No action can be maintained in Kansas upon the statute of another state authorizing the recovery of punitive damages only; or of a lump sum in which punitive and compensatory damages are inseparably blended. (Dale v. Railroad Co., 57 Kan. 601, 47 Pac. 521; Rochester v. Express Co., ante, p. 164, 123 Pac. 729.) Although an injured individual is empowered to collect punitive damages, the purpose of the law in authorizing them is entirely to inflict punishment, and not in any degree to compensate plaintiff’s loss, every element of which is covered by the allowance of actual damages. An action for punitive damages is in this respect analogous to one authorized to be brought by an individual to recover a penalty imposed by statute for an offense against the law, which is regarded as purely penal, although the informer or prosecutor is *336given the benefit of the recovery in whole or in part. (Huntington v. Attrill, 146 U. S. 657, 673.)
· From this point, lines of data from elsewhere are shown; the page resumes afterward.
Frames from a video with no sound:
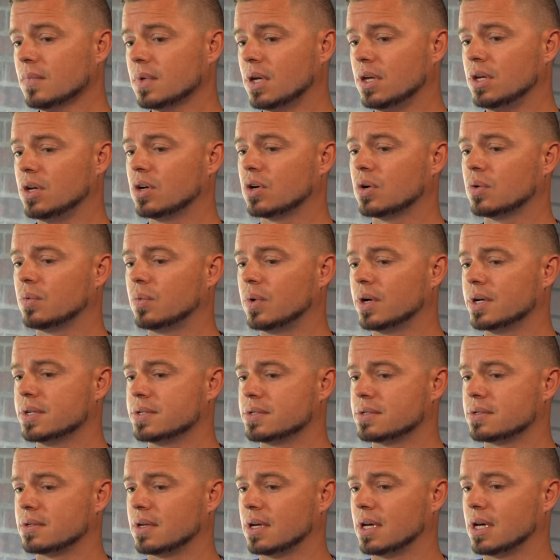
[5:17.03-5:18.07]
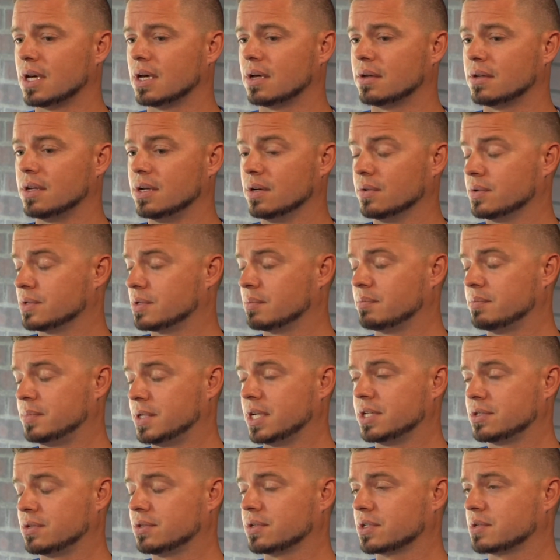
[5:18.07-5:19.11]
here was a
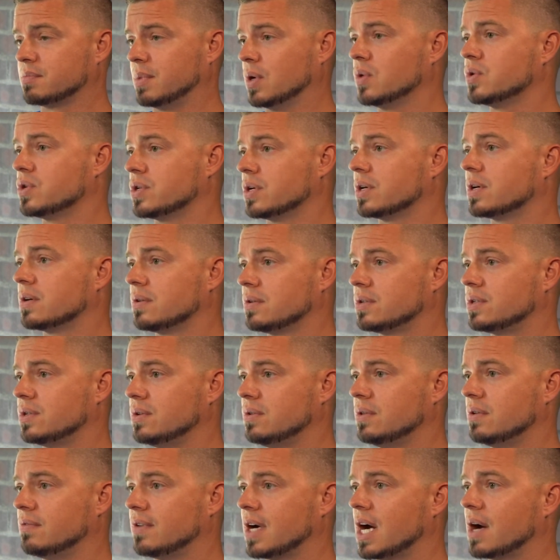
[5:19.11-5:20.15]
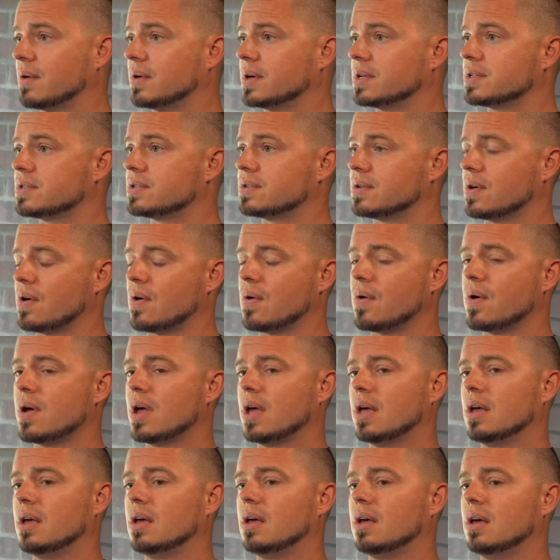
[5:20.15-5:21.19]
potential exposure to the virus. So,
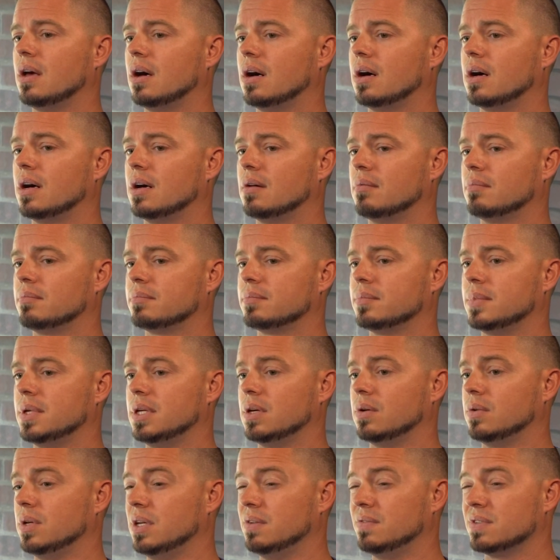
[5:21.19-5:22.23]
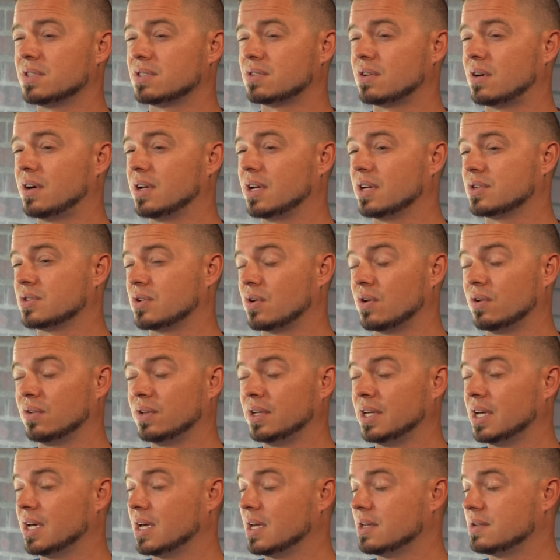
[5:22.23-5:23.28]
even starting as
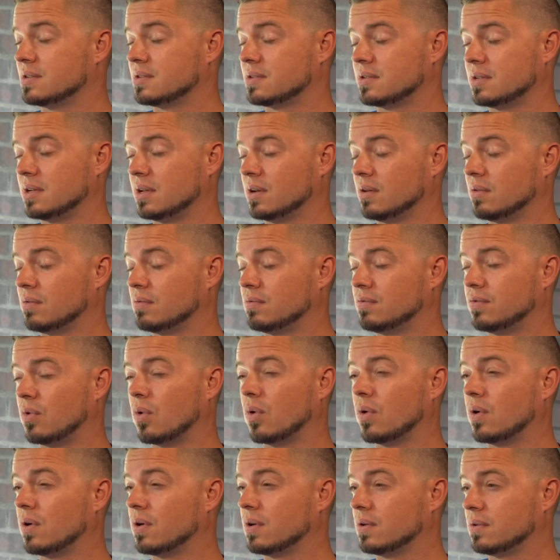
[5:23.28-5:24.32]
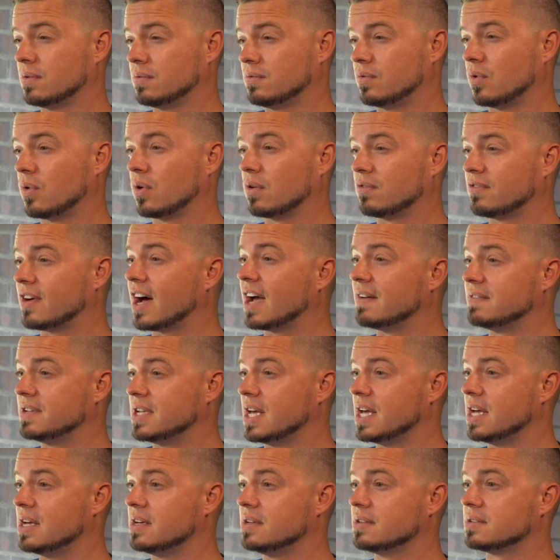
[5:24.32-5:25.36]
early as 4 or 5
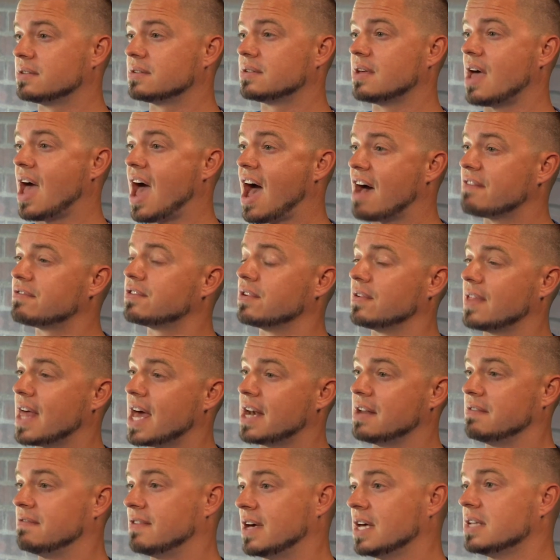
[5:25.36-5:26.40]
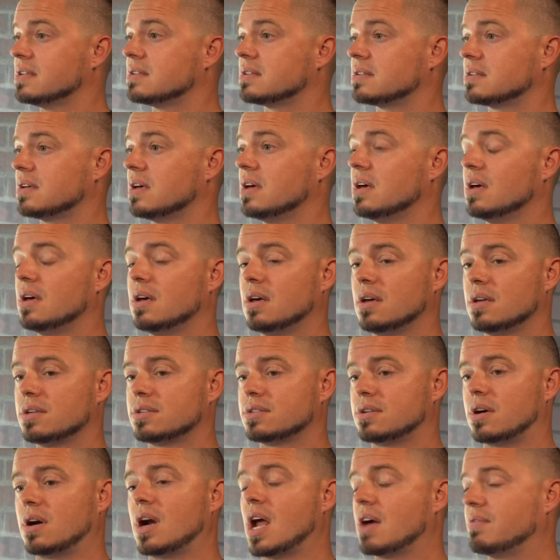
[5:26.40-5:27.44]
days after that event,
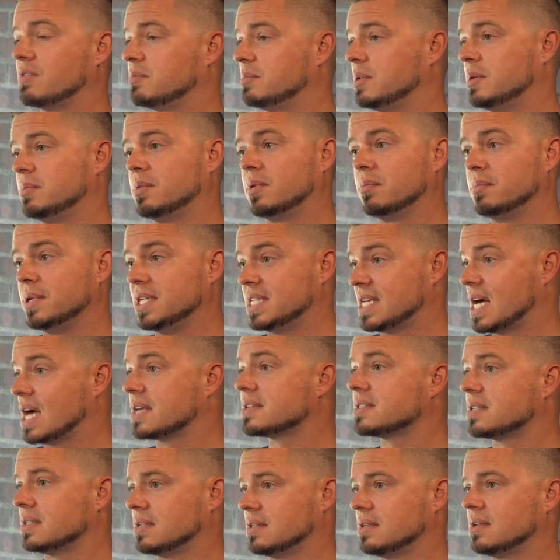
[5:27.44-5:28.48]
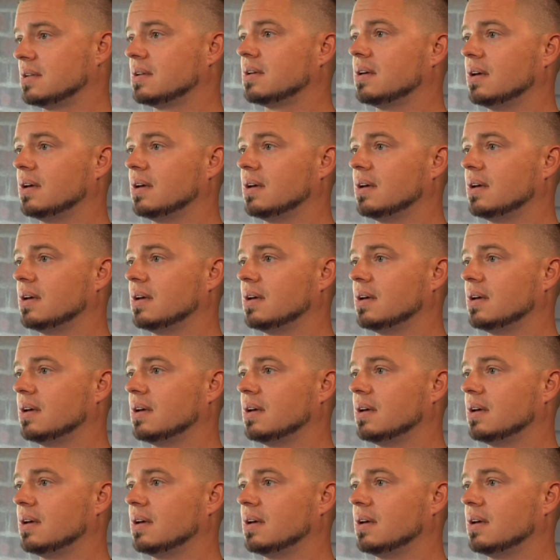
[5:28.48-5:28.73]
start having people be tested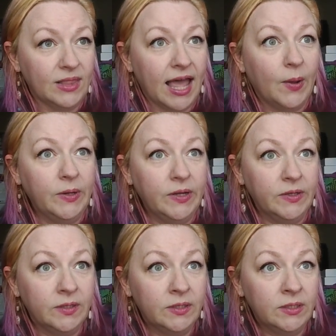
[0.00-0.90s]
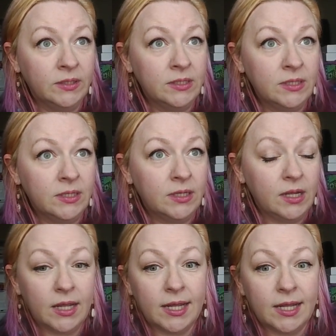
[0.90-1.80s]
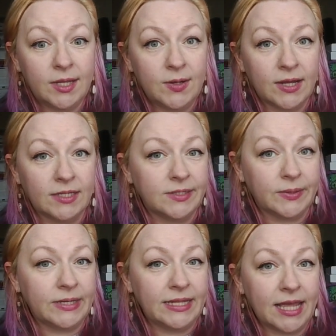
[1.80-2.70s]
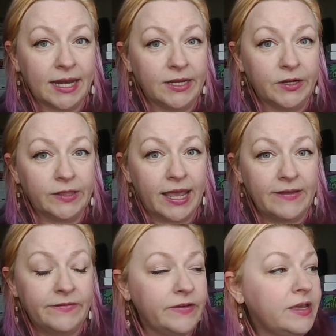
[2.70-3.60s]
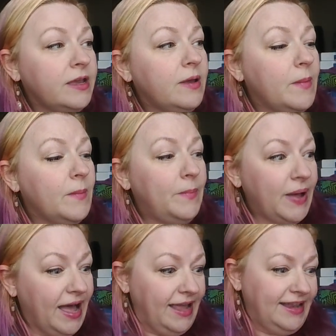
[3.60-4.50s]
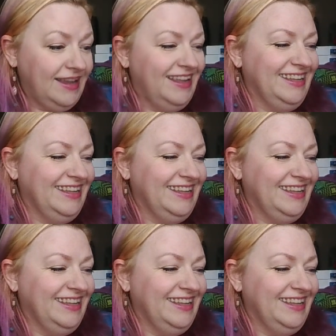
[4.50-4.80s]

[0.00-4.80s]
loud and you guys don't need that in your life. But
The defendants urge that the statute in question must be regarded as penal, because the Colorado courts have declared it to be so. It is true that the supreme court of Colorado has held an earlier form of the statute to be penal, in the sense that the legislature could take away a right of recovery already accrued under it without impairing the obligation of a contract (Gregory v. German Bank of Denver, 3 Colo. 332) ; and the Colorado court of appeals has held it to be penal in the sense that an action upon it must be brought within the time fixed for actions “for any penalty or forfeiture of any penal statute” (Hazelton v. Porter, 17 Colo. App. 1, 3, 67 Pac. 170). Also, the. supreme court has held the present statute to be so far penal as rightly to be subjected to a strict construction. (Steck v. Prentice, 43 Colo. 17, 95 Pac. 552.) But it does not follow that the Colorado courts regard the statute as strictly penal in such sense as to render it enforceable only in that state. Moreover, while decisions' of the Colorado court of last resort will necessarily be followed elsewhere so far as they determine the true meaning of the statute, the question whether the statute, as interpreted by the court, is penal in such sense as to deny it all extra-territorial operation, is not one of local, but of general or international law. (Leyner Engineering Works v. Kempner, 163 Fed. 605, 607, 608; Huntington v. Attrill, Appeal Cases, Law Rep. 1893, 150.)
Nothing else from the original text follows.